Scan Detection • TRW (Threshold Random Walk) very effective at detecting random scanners … • … at least, at a site’s border • (we now have some enterprise traces to evaluate) • What about non-random scanning worms? • Topological, meta-server • Idea: detect anomalously high fan-out rate • But with what detection threshold? Too low and busy hosts trigger false positives. Too high and worm can fly under the radar.

Applying Sequential Hypothesis Testing to Rate-based Detection • Idea: per-host, learn its past rate of contacting new hosts • This becomes its Bayesian prior for non-infection • Hypothesize higher rate for infected hosts • As new contacts made, apply SHT to decision between infection/non-infection • Benefits: • No single fixed detection threshold • Host’s behavior somewhat integrated over multiple time scales by updates to SHT

RBS (Rate-Based Seq. Hyp. Testing) • Math based on Poisson arrivals for hosts contacting new destinations (not too bad an assumption) • Evaluated on partial enterprise traces • Proxies for topological scanners: internal security scanner, web crawlers, printer manager, service monitor • Prior for benign fan-out rate: 3.8 Hz • Preliminary: works fairly well, ≈ 1 FP/hr • Also assess hybrid, RBS+TRW • But: • FP high enough to make automatic response problematic • Topological worm can still spread very fast @ 3.8 Hz if avoids TRW’s failure detection

DNS-Based Scan Detection • Previous work: watch DNS traffic to detect random-address scanners because not preceded by name lookup • Idea (preliminary): for non-random scanning worms, use a site’s DNS server to gain insight into what can’t otherwise be seen • The hope: even if scanning activity occurs within an unmonitored subnet, for topological worms will still often be preceded by DNS lookup that is seen at DNS server • Assessed on traces from LBL’s name servers • Problem: there are a lot of hosts with significant DNS fan-out (also, surprisingly, a lot of failure to cache previous answers)
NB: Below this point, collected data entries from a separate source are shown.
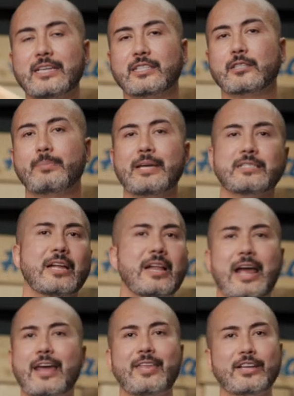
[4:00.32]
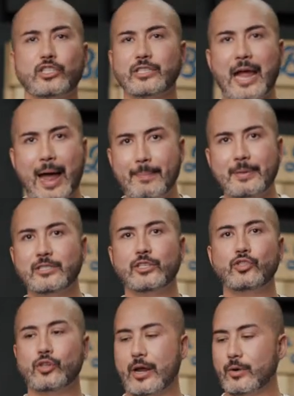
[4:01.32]
Ace of Spades. And that just happens
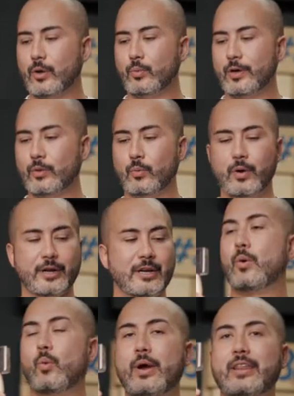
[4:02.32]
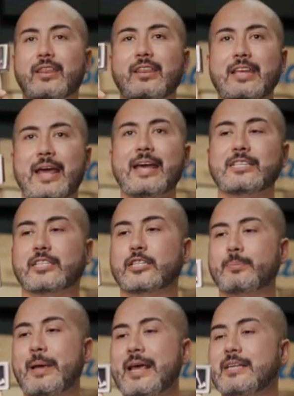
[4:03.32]
in general with wood. With the Ace of
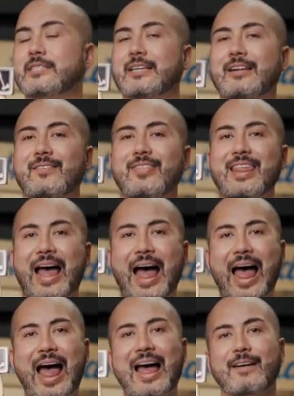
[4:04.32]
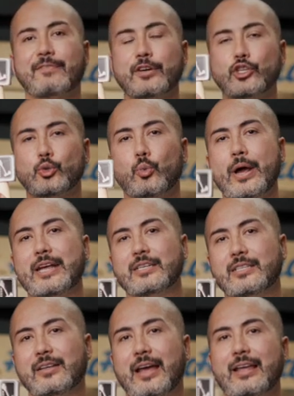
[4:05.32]
Spades, the average
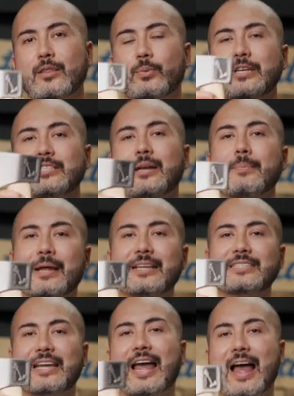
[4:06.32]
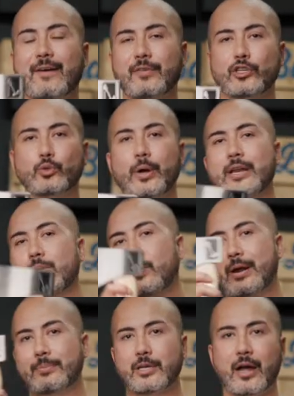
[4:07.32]
weight, and the reason I'm gonna say average weight, and
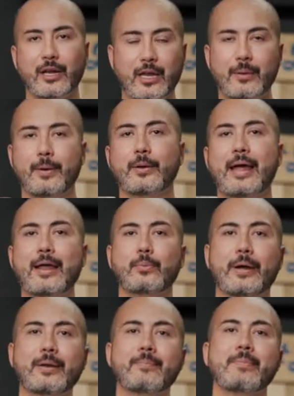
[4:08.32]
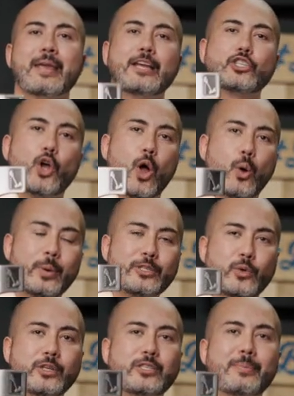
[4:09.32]
when I'm talking about head weight, it's always
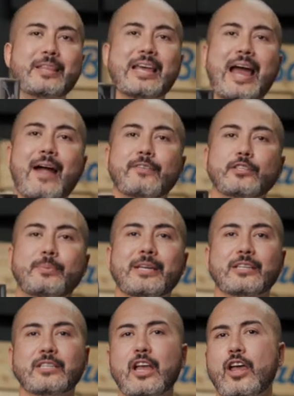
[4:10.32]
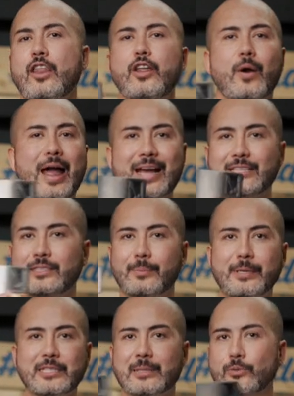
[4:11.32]
going to be the average, because there has to
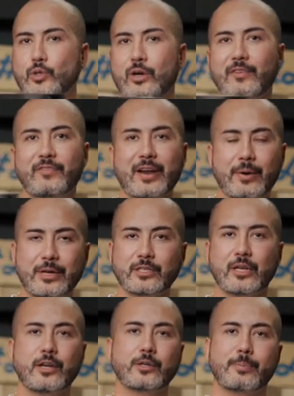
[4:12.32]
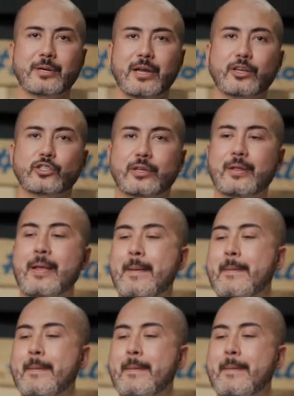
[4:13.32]
be some sort of variance under production.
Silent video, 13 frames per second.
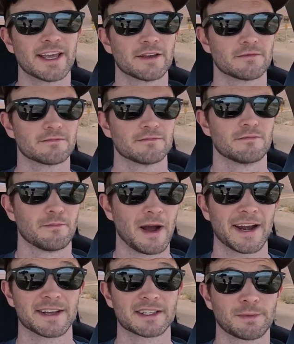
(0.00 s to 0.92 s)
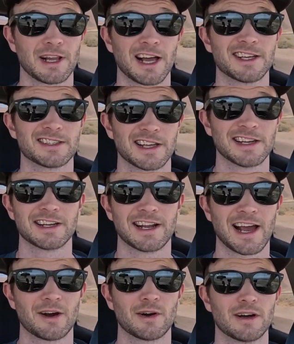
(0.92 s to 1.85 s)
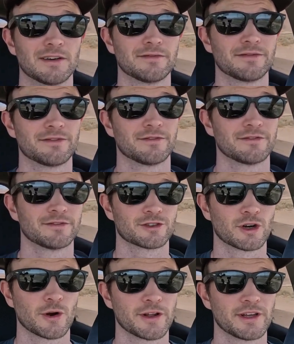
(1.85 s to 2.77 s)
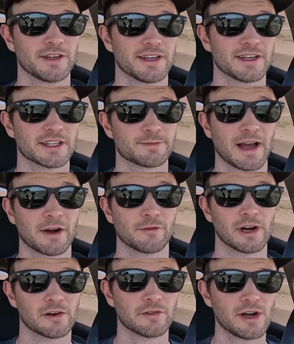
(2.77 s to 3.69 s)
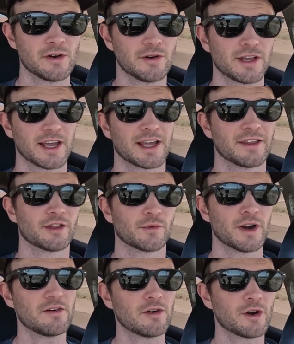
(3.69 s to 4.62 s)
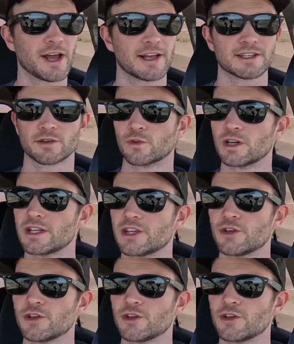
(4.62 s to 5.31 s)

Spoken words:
get mining supplies in and out of Trona is by railroad, and the railroad has a really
DNS-Based Scan Detection, con’t • Another idea: analyze DNS lookups to spot potential contact graphs • I.e., A looks up B which then looks up C which looks up D • Somewhat more promising, but: • Needs to work on short chains, since trouble likely grows exponentially with chain-length • Trace evaluation finds clusters of hosts that frequently look each other up. Need to distinguish these from true contact graphs (by training? by a “tell”?)

Detecting “Triggers” • Observation: many forms of successful attack/abuse manifest as incoming traffic to a host H triggers H to initiate/receive connections it otherwise wouldn’t: • “Phone home” signal on successful exploits • Also done by opening up a new port that’s probed by attackware to determine success • Incoming worm traffic triggers outgoing scanning • Incoming email/IRC triggers outgoing email/IRC • Idea: such triggers manifest as apparently unrelated connections occurring closer in time than should happen just due to chance

Detecting “Triggers”, con’t • Mathematical framework assumes that application sessions well-modeled as Poisson process. • Compute probability that two independent Poisson processes would occur as close together as observed. If low, flag as anomalous. • Requires recognizing known session structure, e.g., FTP user connection + FTP data connections … + optional ident connection. Or: SMTP in to known server (again w/ optional ident) that leads to SMTP out as it forwards it. • We codified 39 of these

Detecting “Triggers”, con’t • This works! … in terms of finding “hidden causality”, i.e., connections that are related even though not part of one of the recognized sessions. • This doesn’t work! …in terms of assuming that such hidden causality reflects abuse. • Instead, it nearly always means we’ve found a new type of (benign) application session. • Prevalence could be skewed by degree to which LBL’s traffic includes a very diverse set of applications. • We got the FP rate down to a few dozen per day; not good enough. Serves as good anomaly signal but not actionable. • We’re now thinking about recasting in terms of automatically discovering session structure.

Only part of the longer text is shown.